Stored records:

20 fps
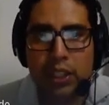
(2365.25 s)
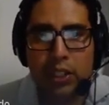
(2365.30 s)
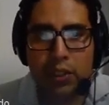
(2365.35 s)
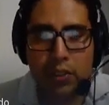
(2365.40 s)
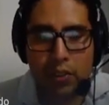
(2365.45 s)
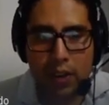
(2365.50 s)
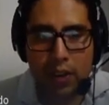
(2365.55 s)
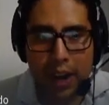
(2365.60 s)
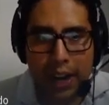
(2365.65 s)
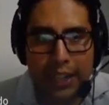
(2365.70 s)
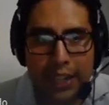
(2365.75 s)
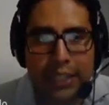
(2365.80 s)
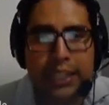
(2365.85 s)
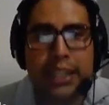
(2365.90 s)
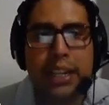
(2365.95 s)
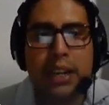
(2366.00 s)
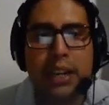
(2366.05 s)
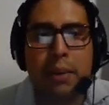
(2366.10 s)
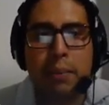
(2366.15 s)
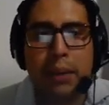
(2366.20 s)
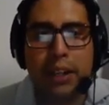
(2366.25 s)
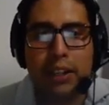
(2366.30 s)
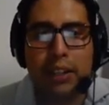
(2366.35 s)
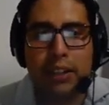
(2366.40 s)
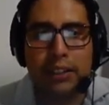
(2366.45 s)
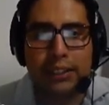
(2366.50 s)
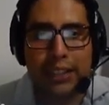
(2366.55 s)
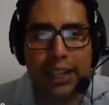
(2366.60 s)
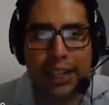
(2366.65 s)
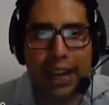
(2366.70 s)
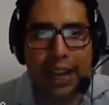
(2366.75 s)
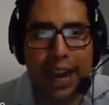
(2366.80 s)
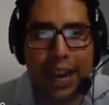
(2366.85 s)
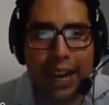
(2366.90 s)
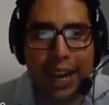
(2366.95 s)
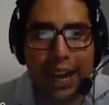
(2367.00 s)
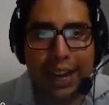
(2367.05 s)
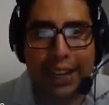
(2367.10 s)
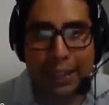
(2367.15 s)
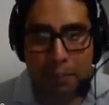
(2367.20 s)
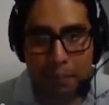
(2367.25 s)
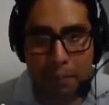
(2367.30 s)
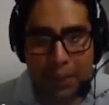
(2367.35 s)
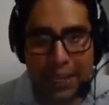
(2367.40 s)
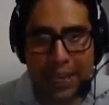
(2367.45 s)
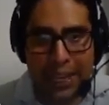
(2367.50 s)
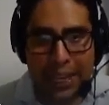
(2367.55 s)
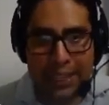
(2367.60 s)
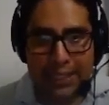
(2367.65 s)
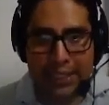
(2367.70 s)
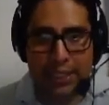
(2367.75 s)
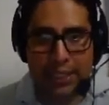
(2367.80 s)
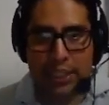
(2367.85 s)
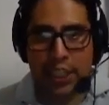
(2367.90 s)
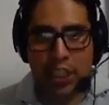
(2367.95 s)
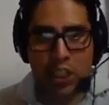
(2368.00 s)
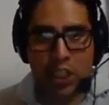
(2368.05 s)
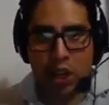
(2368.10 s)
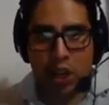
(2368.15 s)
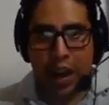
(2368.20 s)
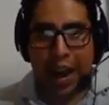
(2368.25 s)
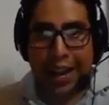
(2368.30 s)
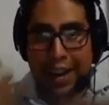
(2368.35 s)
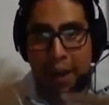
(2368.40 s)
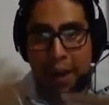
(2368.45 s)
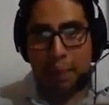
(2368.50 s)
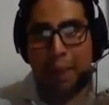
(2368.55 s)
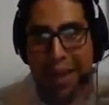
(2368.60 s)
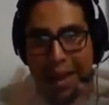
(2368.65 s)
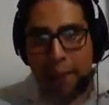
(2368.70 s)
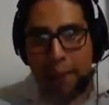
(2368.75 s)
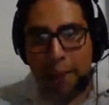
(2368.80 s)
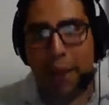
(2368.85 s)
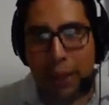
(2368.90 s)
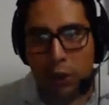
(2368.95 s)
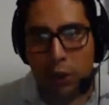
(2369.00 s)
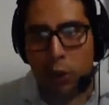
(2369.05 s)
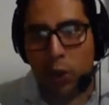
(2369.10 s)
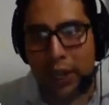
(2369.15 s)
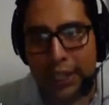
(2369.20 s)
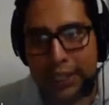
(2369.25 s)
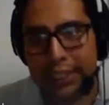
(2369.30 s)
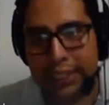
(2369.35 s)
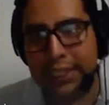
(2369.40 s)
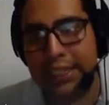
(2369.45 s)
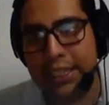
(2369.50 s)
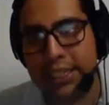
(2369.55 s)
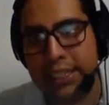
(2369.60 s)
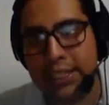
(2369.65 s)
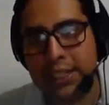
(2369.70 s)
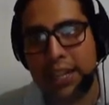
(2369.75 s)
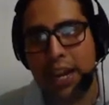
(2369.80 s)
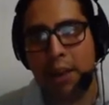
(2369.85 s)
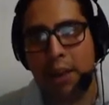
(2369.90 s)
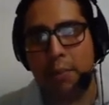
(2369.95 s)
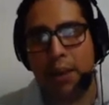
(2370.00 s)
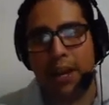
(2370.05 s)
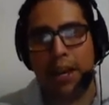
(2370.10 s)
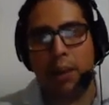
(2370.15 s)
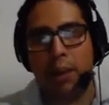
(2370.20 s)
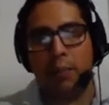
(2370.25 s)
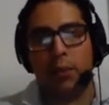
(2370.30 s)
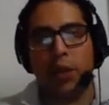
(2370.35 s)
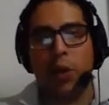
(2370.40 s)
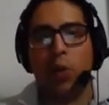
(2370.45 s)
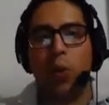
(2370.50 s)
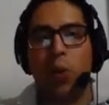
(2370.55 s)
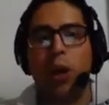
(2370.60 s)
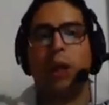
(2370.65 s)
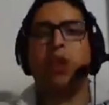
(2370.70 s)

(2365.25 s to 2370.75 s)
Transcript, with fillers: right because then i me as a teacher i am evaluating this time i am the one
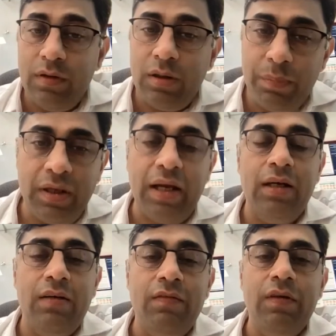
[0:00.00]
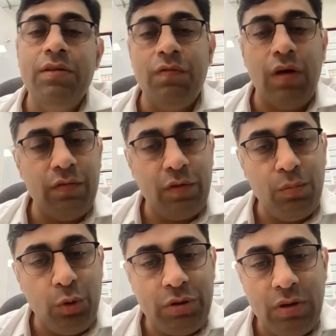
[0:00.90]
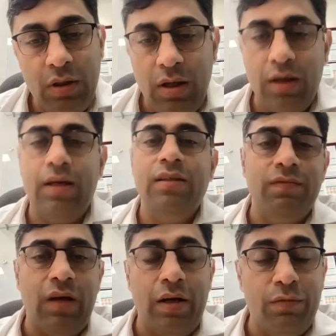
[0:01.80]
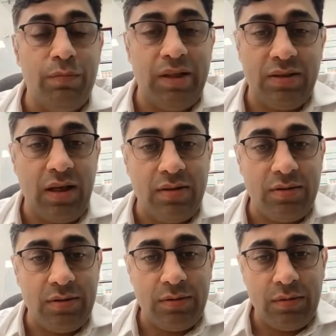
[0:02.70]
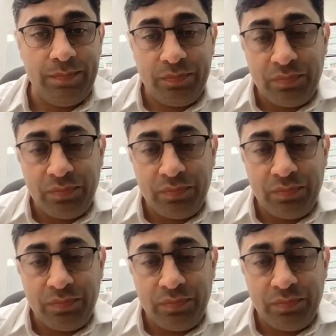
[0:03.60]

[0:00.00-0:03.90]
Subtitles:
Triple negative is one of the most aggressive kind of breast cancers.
...
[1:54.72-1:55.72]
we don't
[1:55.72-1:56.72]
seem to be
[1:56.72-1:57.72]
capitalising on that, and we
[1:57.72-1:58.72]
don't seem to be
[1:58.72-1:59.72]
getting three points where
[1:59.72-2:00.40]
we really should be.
--
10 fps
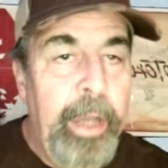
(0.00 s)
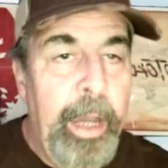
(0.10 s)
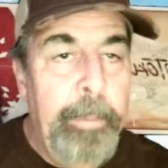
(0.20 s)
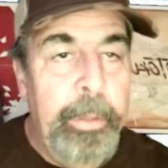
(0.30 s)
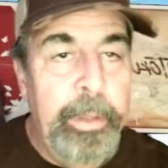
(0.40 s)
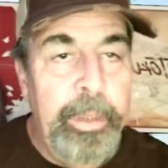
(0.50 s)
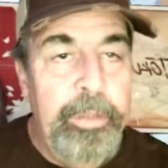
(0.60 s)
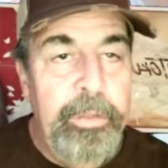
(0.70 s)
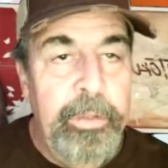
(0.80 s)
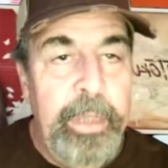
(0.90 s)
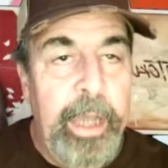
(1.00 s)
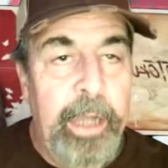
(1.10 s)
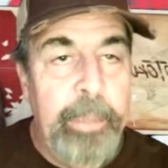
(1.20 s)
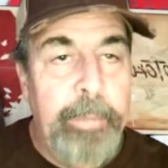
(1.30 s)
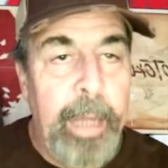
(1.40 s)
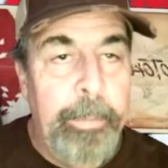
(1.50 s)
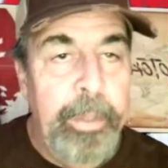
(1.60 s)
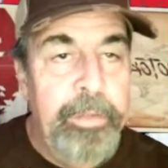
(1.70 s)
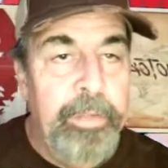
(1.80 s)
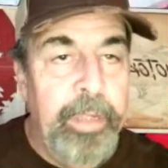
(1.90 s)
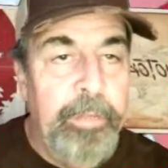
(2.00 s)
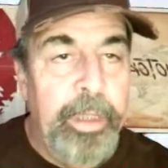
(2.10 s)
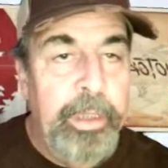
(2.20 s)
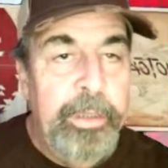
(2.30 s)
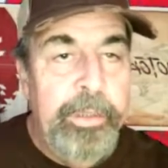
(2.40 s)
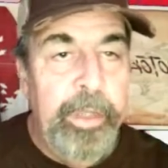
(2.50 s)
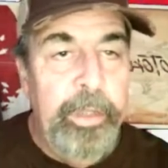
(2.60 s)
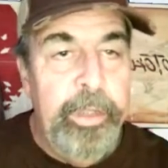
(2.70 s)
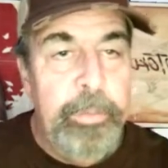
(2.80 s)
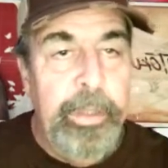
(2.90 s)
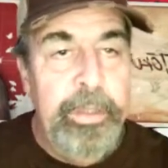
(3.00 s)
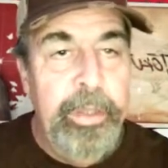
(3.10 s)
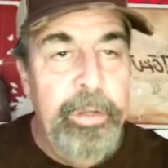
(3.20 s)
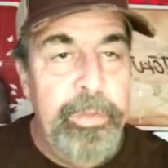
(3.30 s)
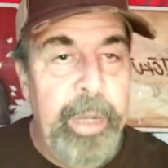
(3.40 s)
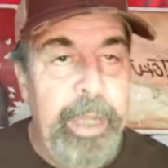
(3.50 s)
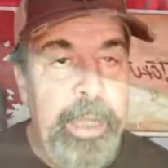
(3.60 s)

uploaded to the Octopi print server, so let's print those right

**TASK DIRECTIONS**
Give again, exactly as written above, every line from the one holding "(2368.70 s)" to the one holding "(2365.25 s to 2370.75 s)", with both ends kept and the pictures left out.

**RESPONSE BELOW**
(2368.70 s)
(2368.75 s)
(2368.80 s)
(2368.85 s)
(2368.90 s)
(2368.95 s)
(2369.00 s)
(2369.05 s)
(2369.10 s)
(2369.15 s)
(2369.20 s)
(2369.25 s)
(2369.30 s)
(2369.35 s)
(2369.40 s)
(2369.45 s)
(2369.50 s)
(2369.55 s)
(2369.60 s)
(2369.65 s)
(2369.70 s)
(2369.75 s)
(2369.80 s)
(2369.85 s)
(2369.90 s)
(2369.95 s)
(2370.00 s)
(2370.05 s)
(2370.10 s)
(2370.15 s)
(2370.20 s)
(2370.25 s)
(2370.30 s)
(2370.35 s)
(2370.40 s)
(2370.45 s)
(2370.50 s)
(2370.55 s)
(2370.60 s)
(2370.65 s)
(2370.70 s)

(2365.25 s to 2370.75 s)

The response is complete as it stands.